Alternatives to traditional Medicare are more popular – and with good reason. For the same and sometimes lower cost, more care is received by Medicare beneficiaries.
Medicare Advantage is an umbrella name for alternatives to traditional Medicare. The alternatives include HMOs, PPOs, and special needs plans. But the fastest-growing alternative is PFFS – private fee for service. Unlike the other Medicare Advantage plans, PFFS allows the beneficiaries to select their own doctors and hospitals. There are no networks or gatekeepers. In addition, some plans are offering more coverage at lower cost than traditional Medicare.
PFFS traditionally is focused on rural areas and small cities where medical care choices are limited. It essentially is traditional Medicare administered by an insurance company instead of the government. It is growing now because in the 2003 Medicare reform law Congress increased reimbursements to insurers offering the plans. In response, insurers enhanced their plans and marketed them more aggressively. These trends should continue.
Congress increased reimbursements for PFFS because it believed the plans would in the long term result in better care at lower cost.
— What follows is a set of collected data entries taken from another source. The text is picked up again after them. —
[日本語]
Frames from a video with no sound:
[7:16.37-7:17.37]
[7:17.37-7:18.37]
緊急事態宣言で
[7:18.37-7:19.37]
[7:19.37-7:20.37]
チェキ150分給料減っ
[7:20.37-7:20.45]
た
The insurers, for example, often have nurses follow up with patients to ensure medications are being taken as directed and that other instructions are followed. These steps are considered important to improving the health of people with chronic conditions such as diabetes and heart disease.
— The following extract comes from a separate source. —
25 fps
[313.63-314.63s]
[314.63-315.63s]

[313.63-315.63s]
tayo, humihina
Many PFFS plans offer lower out-of-pocket costs to beneficiaries than traditional Medicare. In some areas the reimbursements to insurers (reimbursements vary by county) are high enough to offer even better benefits than under a network plan such as an HMO. PFFS plans often have flat fee copayments, such as $5 or $20 per office visit, instead of a percentage of the doctor’s bill as under traditional Medicare. Some add drug coverage. A PFFS plan might charge a monthly premium that is in addition to the regular Medicare premium. Others charge no additional premium, so the beneficiary pays only the Medicare premium.
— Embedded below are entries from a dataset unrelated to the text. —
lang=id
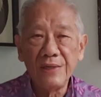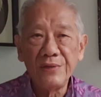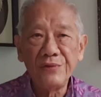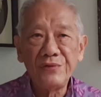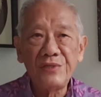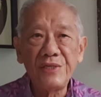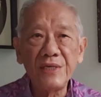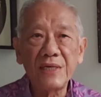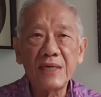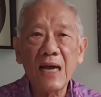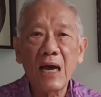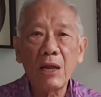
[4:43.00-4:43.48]

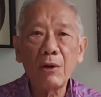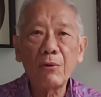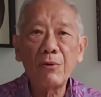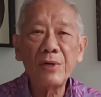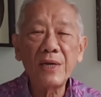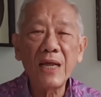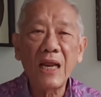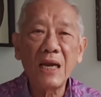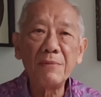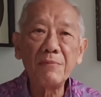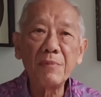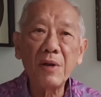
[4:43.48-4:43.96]
jikalau
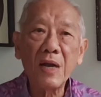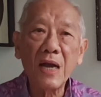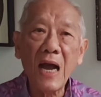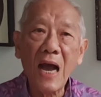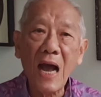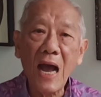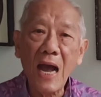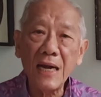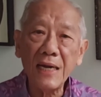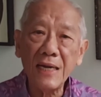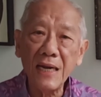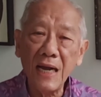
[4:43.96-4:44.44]
dalam
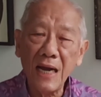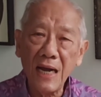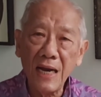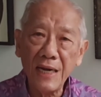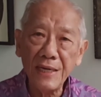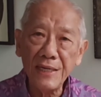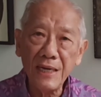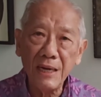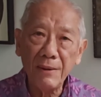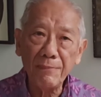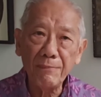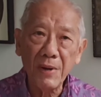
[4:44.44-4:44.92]

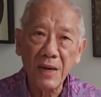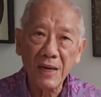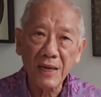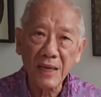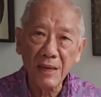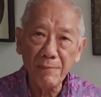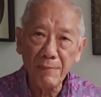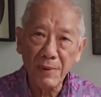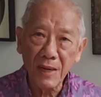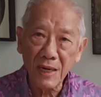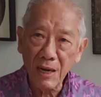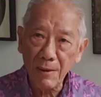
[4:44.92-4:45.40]
keadaan yang
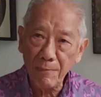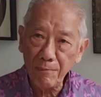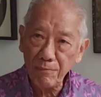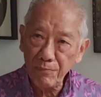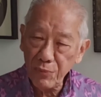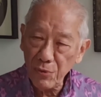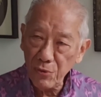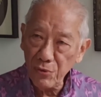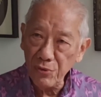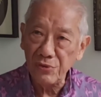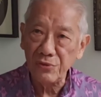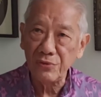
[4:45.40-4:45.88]

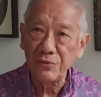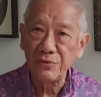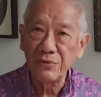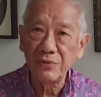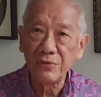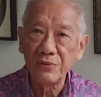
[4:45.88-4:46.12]
bagaimanapun,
Insurers are motivated by more than the increased subsidy. Some hope to sign beneficiaries for a package of their PFFS plus the Part D prescription drug plan. Others hope to establish enough PFFS members in an area that they can establish networks and encourage members to shift to an HMO or PPS, which are more profitable for the insurers.
PFFS plans are not yet available in all areas, but insurers are rolling out the plans beyond their traditional domain of less-populated areas. You can find all the Medicare offerings available in your area on the Medicare web site at www.medicare.gov or by calling Medicare’s toll-free number 800-MEDICARE. Of course, Congress could reduce the subsidy for PFFS at any time. It did that with Medicare HMOs in 1997. But at the moment PFFS plans are worth a look in areas where they are available.